L’idea era davvero interessante: un passaporto con microchip RFID incorporato per facilitare la vita ai cittadini statunitensi che viaggiano spesso. L’idea però sembra destinata a restare tale per problemi legati alla privacy.
Lo stop è arrivato dal Centro per la Democrazia e la Tecnologia, istituto di ricerca del Governo USA, che mette così in forse un progetto al quale gli Stati Uniti stavano lavorando dall’Ottobre del 2006. Lo scopo è quello di utilizzare l’identificazione a radiofrequenza (RFID) per velocizzare tutte le operazioni dei viaggiatori.
I “frequent traveller” diretti in Canada, Messico e Caraibi non avrebbero più avuto bisogno di mostrare ogni volta il proprio passaporto agli addetti. Grazie alla tessera RFID, grande quanto una carta di identità, l’identificazione sarebbe avvenuta automaticamente a una distanza di 6-9 metri, con conseguente abbattimento dei tempi d’attesa.
Un approccio simile è già stato adottato per i passaporti elettronici basati sulla tecnologia della lettura di prossimità, che contengono tutti i dati comunemente presenti sul passaporto (inclusa una fotografia e una firma digitale): tutte informazioni messe al sicuro da un sistema di criptaggio.
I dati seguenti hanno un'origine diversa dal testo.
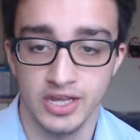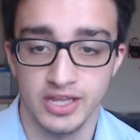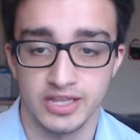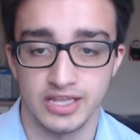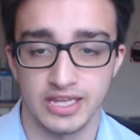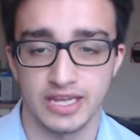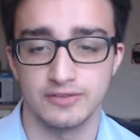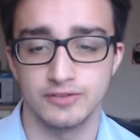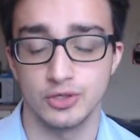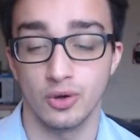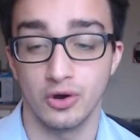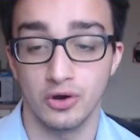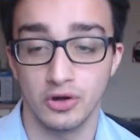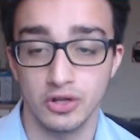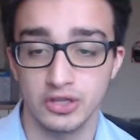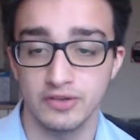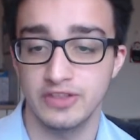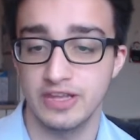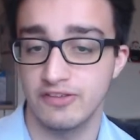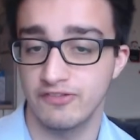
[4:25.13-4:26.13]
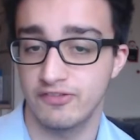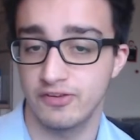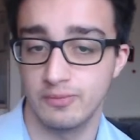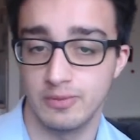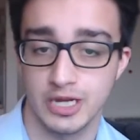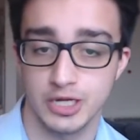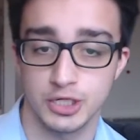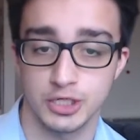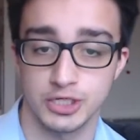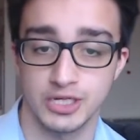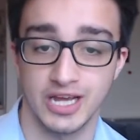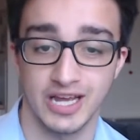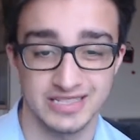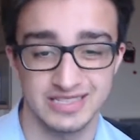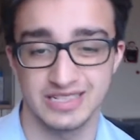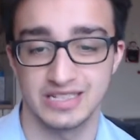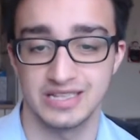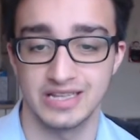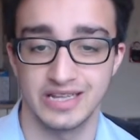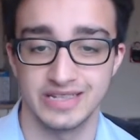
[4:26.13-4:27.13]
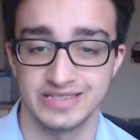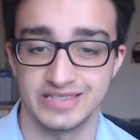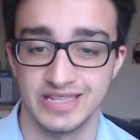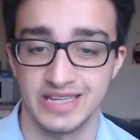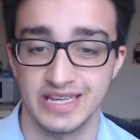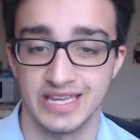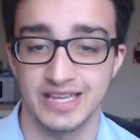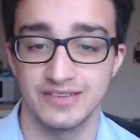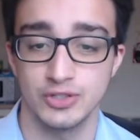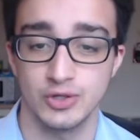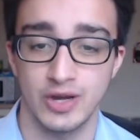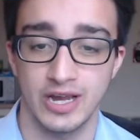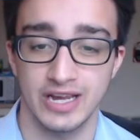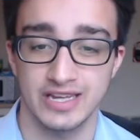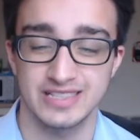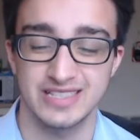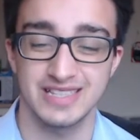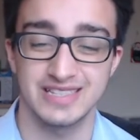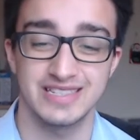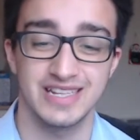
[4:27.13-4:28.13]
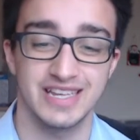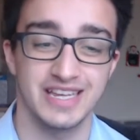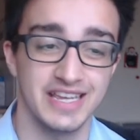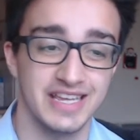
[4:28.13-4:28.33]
that gives you all of the information at a glance and gives you access to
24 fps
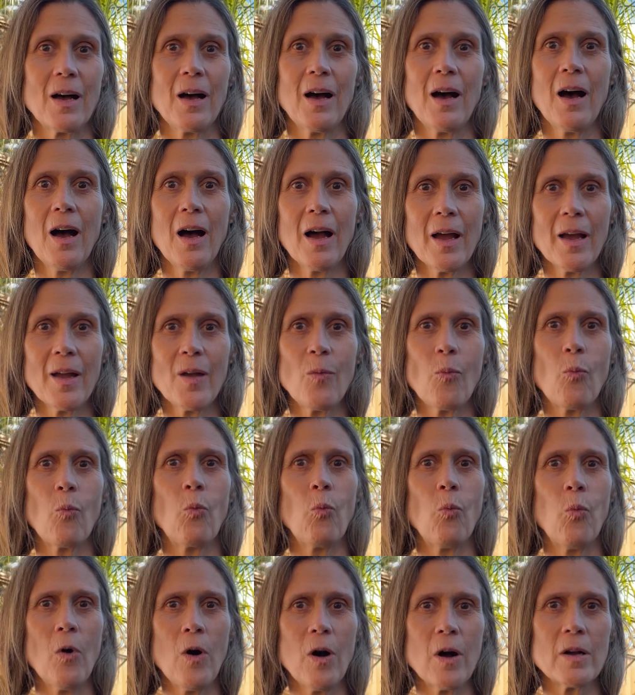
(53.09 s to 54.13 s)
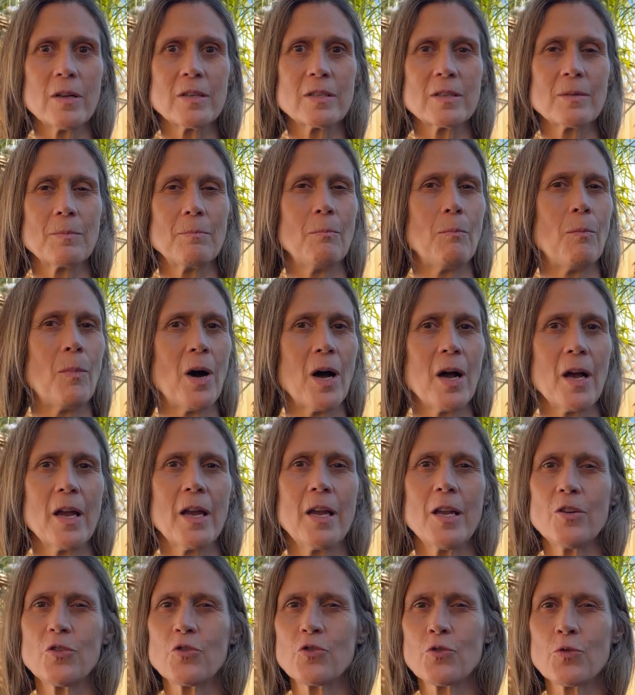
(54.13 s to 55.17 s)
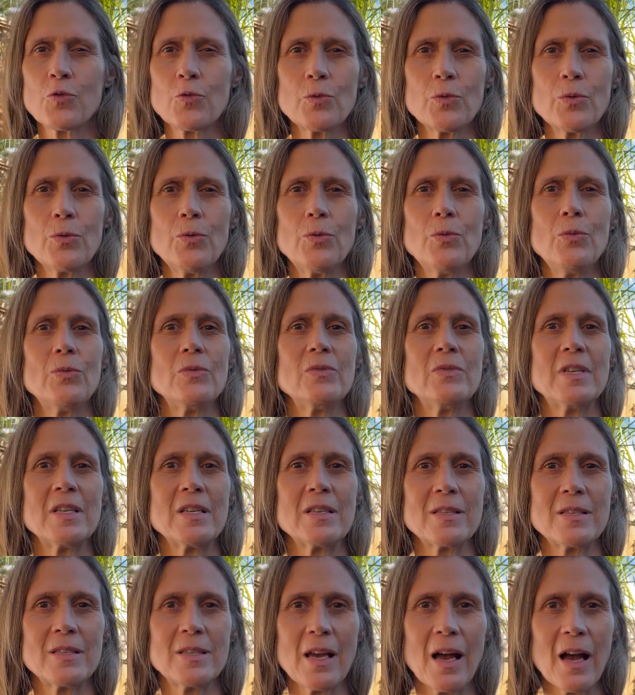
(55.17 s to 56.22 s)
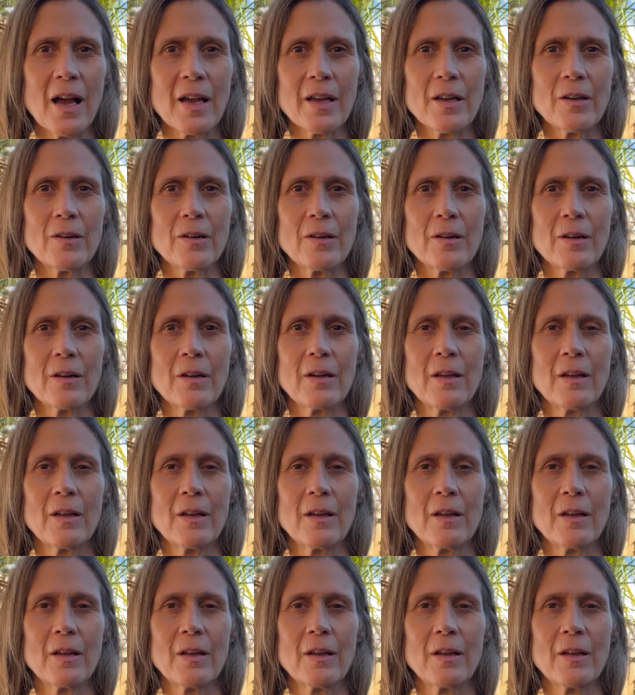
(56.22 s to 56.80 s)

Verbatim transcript: I want my true desire.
Una protezione che verrebbe a mancare, secondo il Centro per la Democrazia e la Tecnologia, con i passaporti RFID. Nel primo caso i dati contenuti nel chip potrebbero essere manomessi soltanto rubando fisicamente il supporto, mentre nel caso dell’RFID l’intrusione potrebbe avvenire “a distanza”, senza che la vittima se ne renda conto.
Il risultato? Dati personali esposti allo sguardo di occhi indiscreti e rischi che vanno dalla violazione della privacy al più dannoso furto d’identità.